Material for this exercise:
━━━━━━━━━━━━━━━━━━━━
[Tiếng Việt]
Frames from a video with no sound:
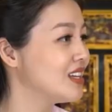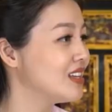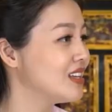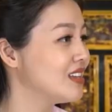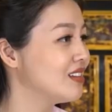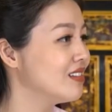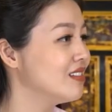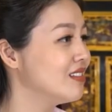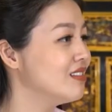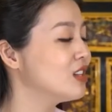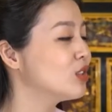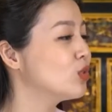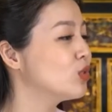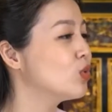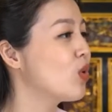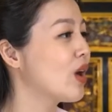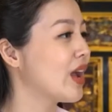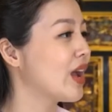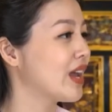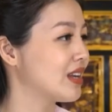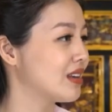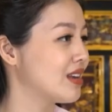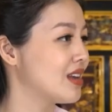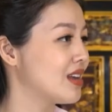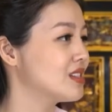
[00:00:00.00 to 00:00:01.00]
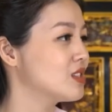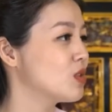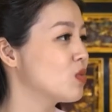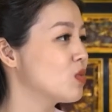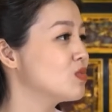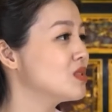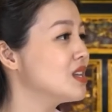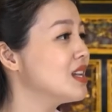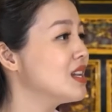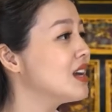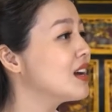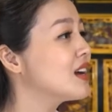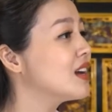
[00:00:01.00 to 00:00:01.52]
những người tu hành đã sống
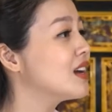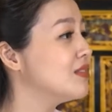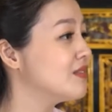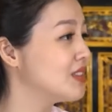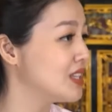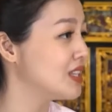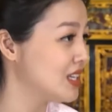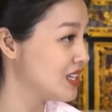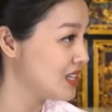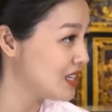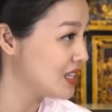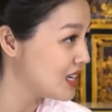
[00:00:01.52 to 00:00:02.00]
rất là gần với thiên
━━━━━━━━━━━━━━━━━━━━
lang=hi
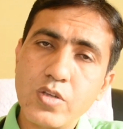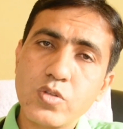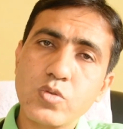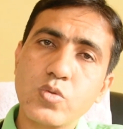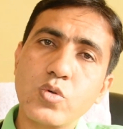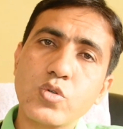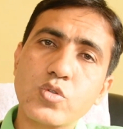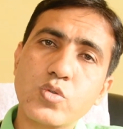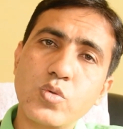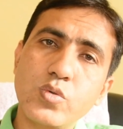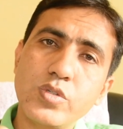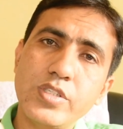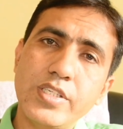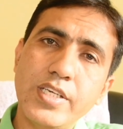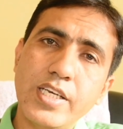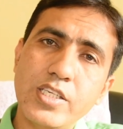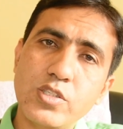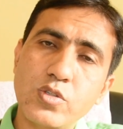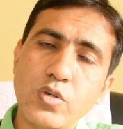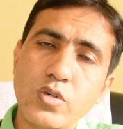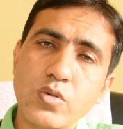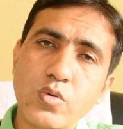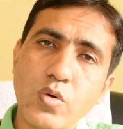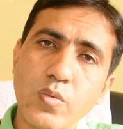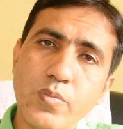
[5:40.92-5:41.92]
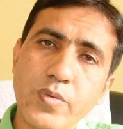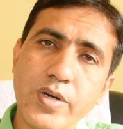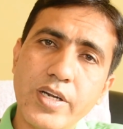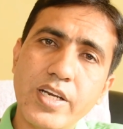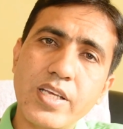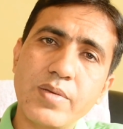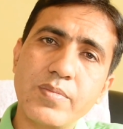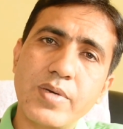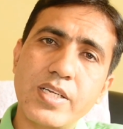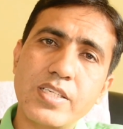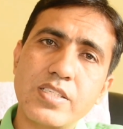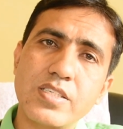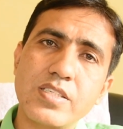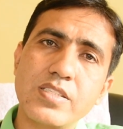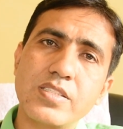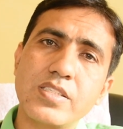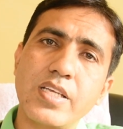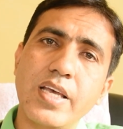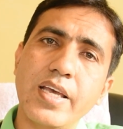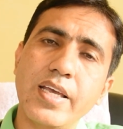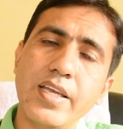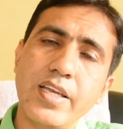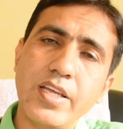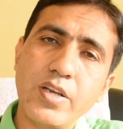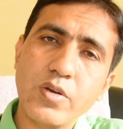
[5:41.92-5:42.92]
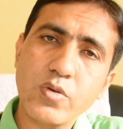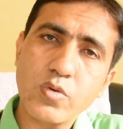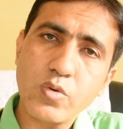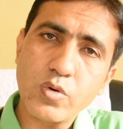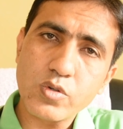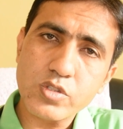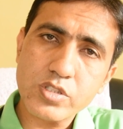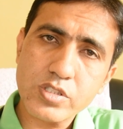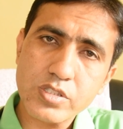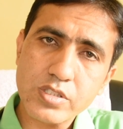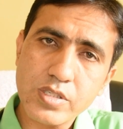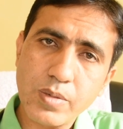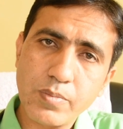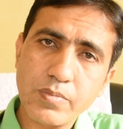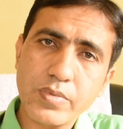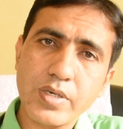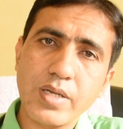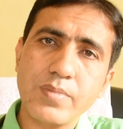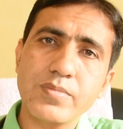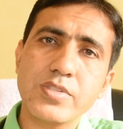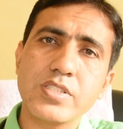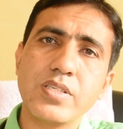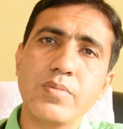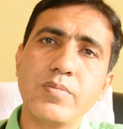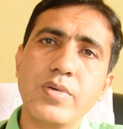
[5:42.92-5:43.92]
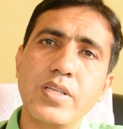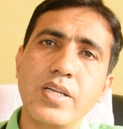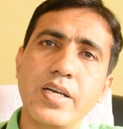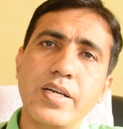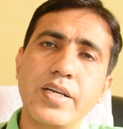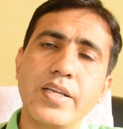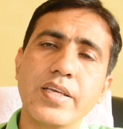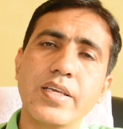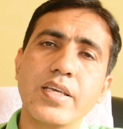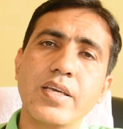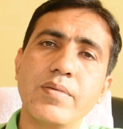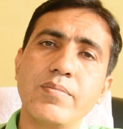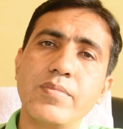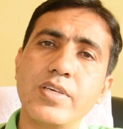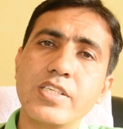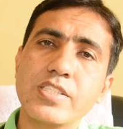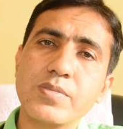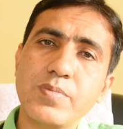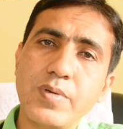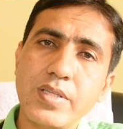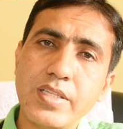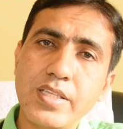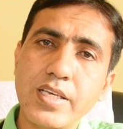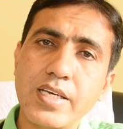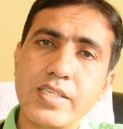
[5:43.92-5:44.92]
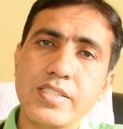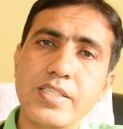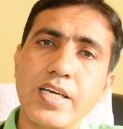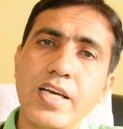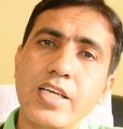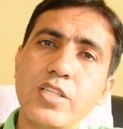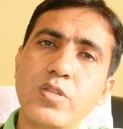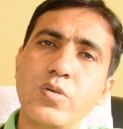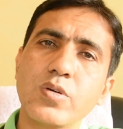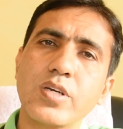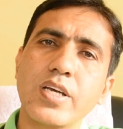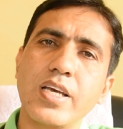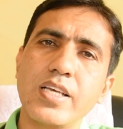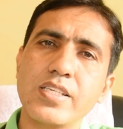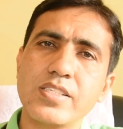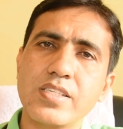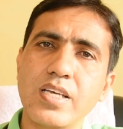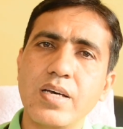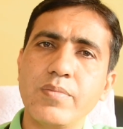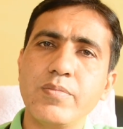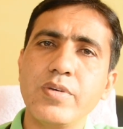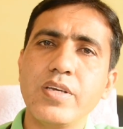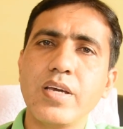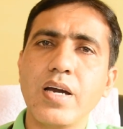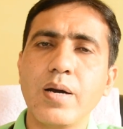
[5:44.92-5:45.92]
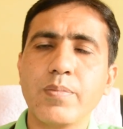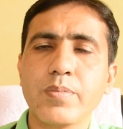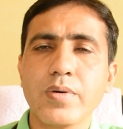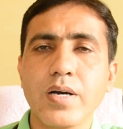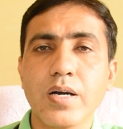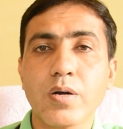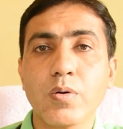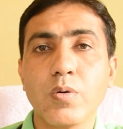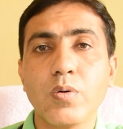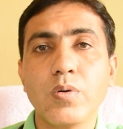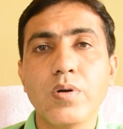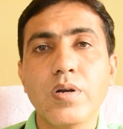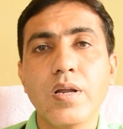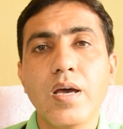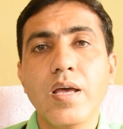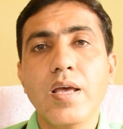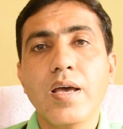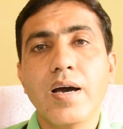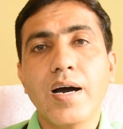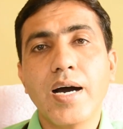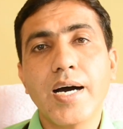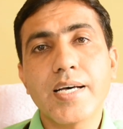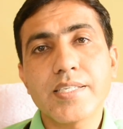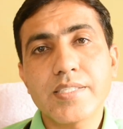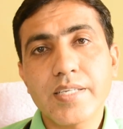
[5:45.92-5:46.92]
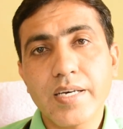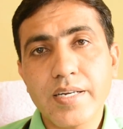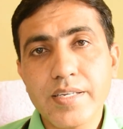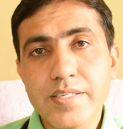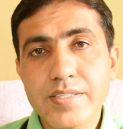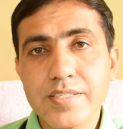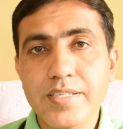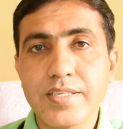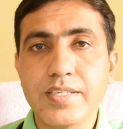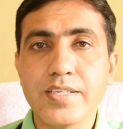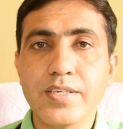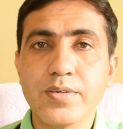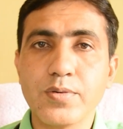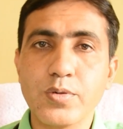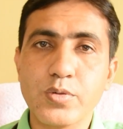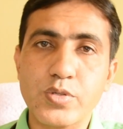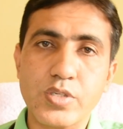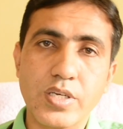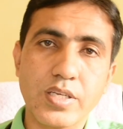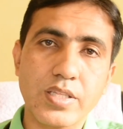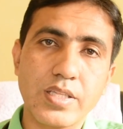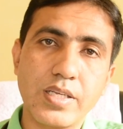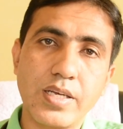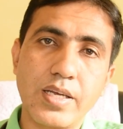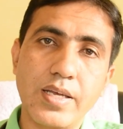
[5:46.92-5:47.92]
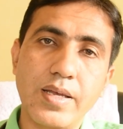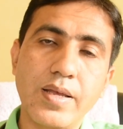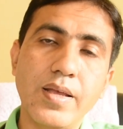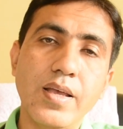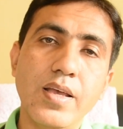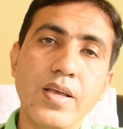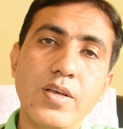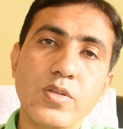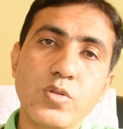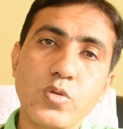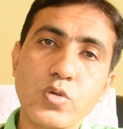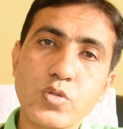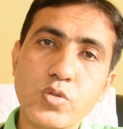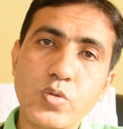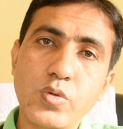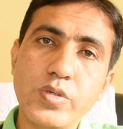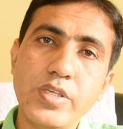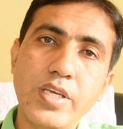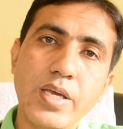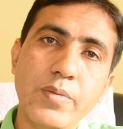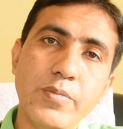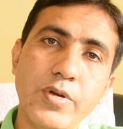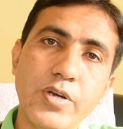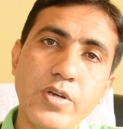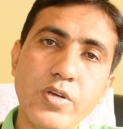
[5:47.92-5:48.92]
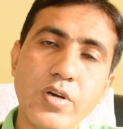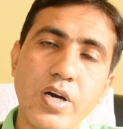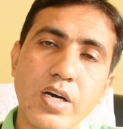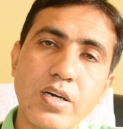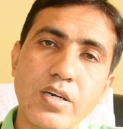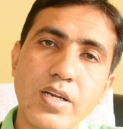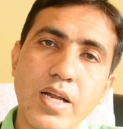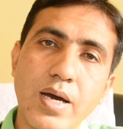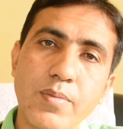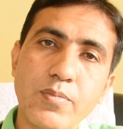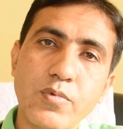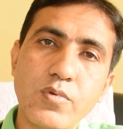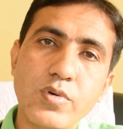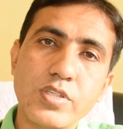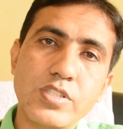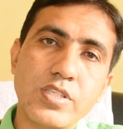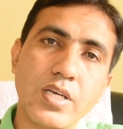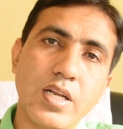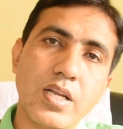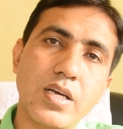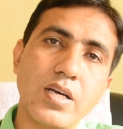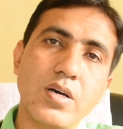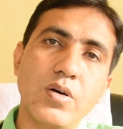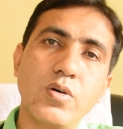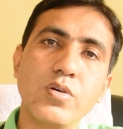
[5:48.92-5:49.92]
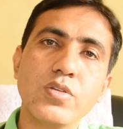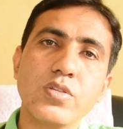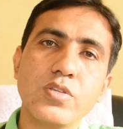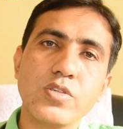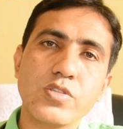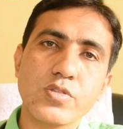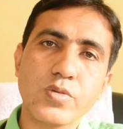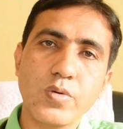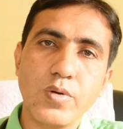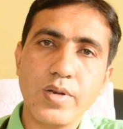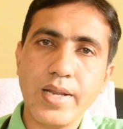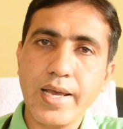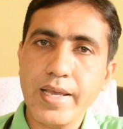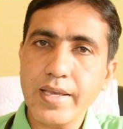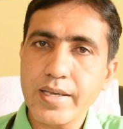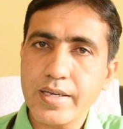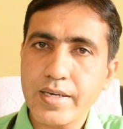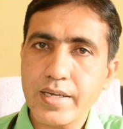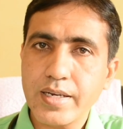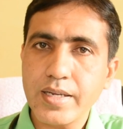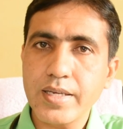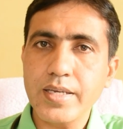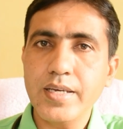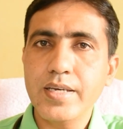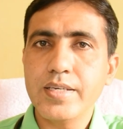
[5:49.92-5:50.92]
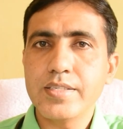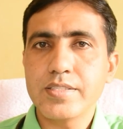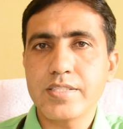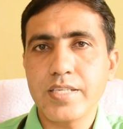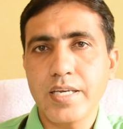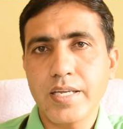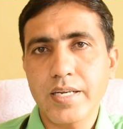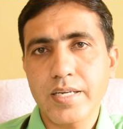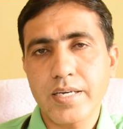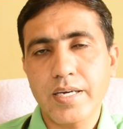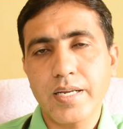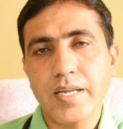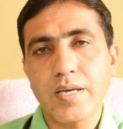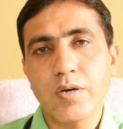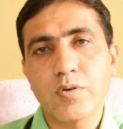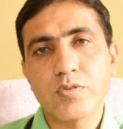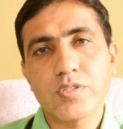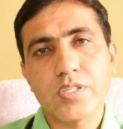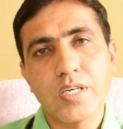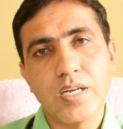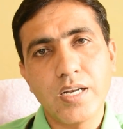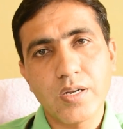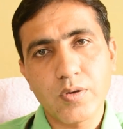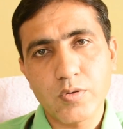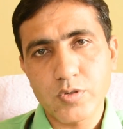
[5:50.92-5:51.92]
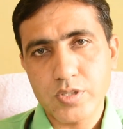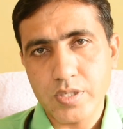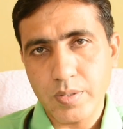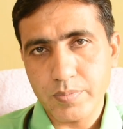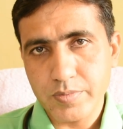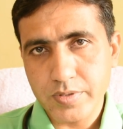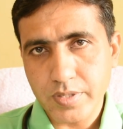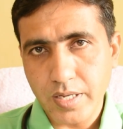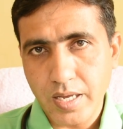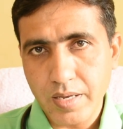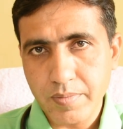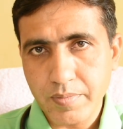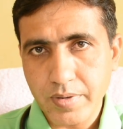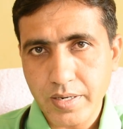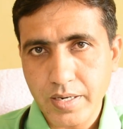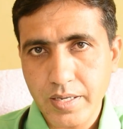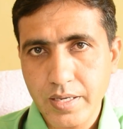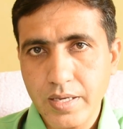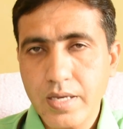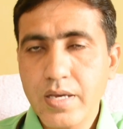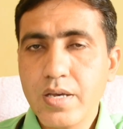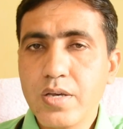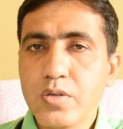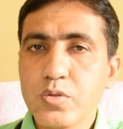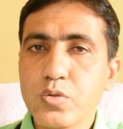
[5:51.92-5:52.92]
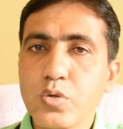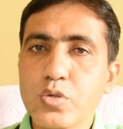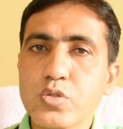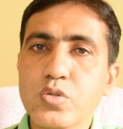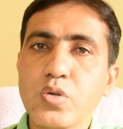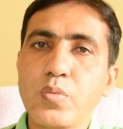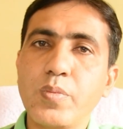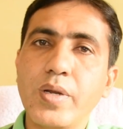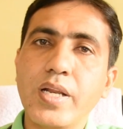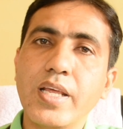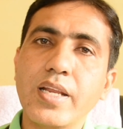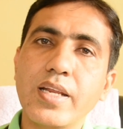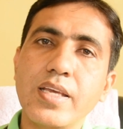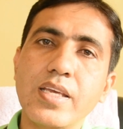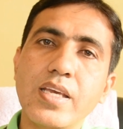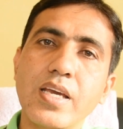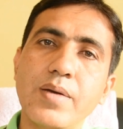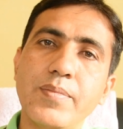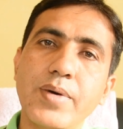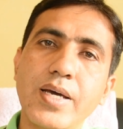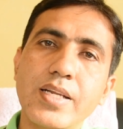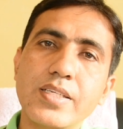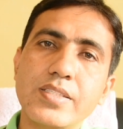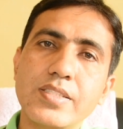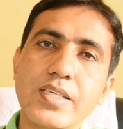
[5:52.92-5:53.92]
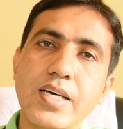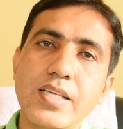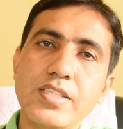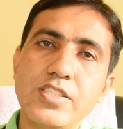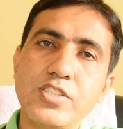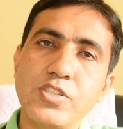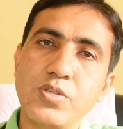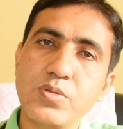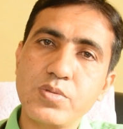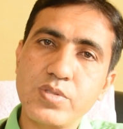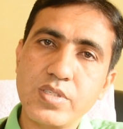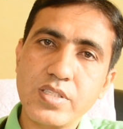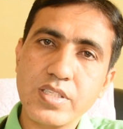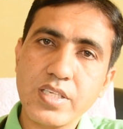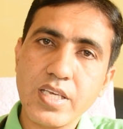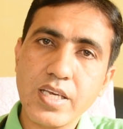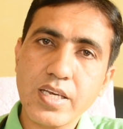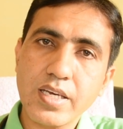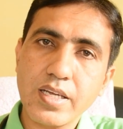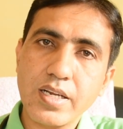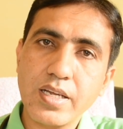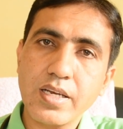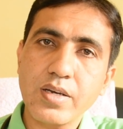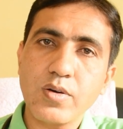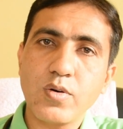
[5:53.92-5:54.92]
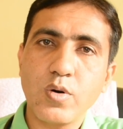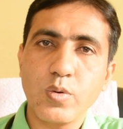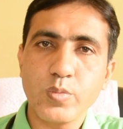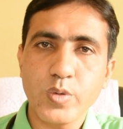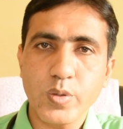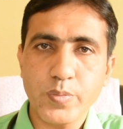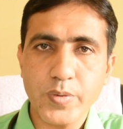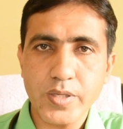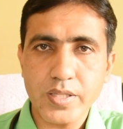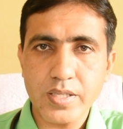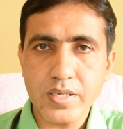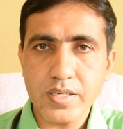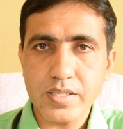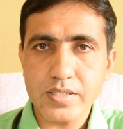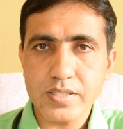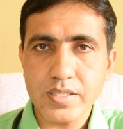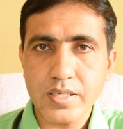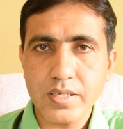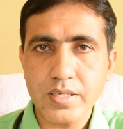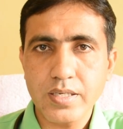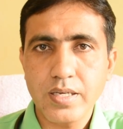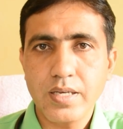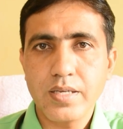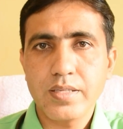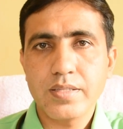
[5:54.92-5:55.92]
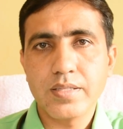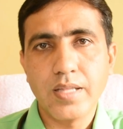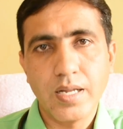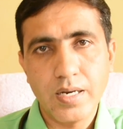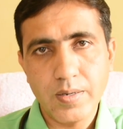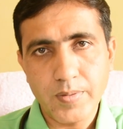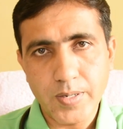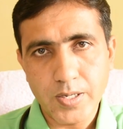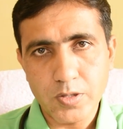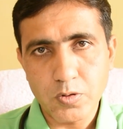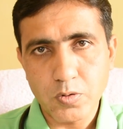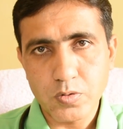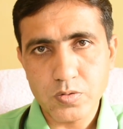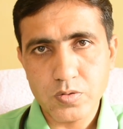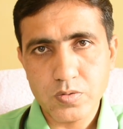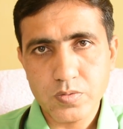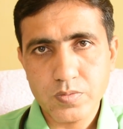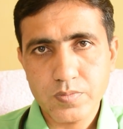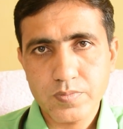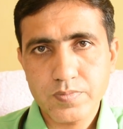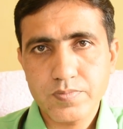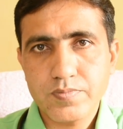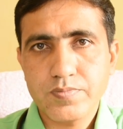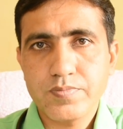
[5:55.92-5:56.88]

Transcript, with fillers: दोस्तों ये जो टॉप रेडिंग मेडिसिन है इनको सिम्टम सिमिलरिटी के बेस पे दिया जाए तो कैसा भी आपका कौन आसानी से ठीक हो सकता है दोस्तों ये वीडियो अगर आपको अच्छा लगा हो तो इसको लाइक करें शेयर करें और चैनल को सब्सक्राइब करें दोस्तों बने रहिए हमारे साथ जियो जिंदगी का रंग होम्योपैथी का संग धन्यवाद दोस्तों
━━━━━━━━━━━━━━━━━━━━
What the task requires:
Check every line of the records, and copy the ones that hold the word "with".

Exercise result:
Frames from a video with no sound:
Transcript, with fillers: दोस्तों ये जो टॉप रेडिंग मेडिसिन है इनको सिम्टम सिमिलरिटी के बेस पे दिया जाए तो कैसा भी आपका कौन आसानी से ठीक हो सकता है दोस्तों ये वीडियो अगर आपको अच्छा लगा हो तो इसको लाइक करें शेयर करें और चैनल को सब्सक्राइब करें दोस्तों बने रहिए हमारे साथ जियो जिंदगी का रंग होम्योपैथी का संग धन्यवाद दोस्तों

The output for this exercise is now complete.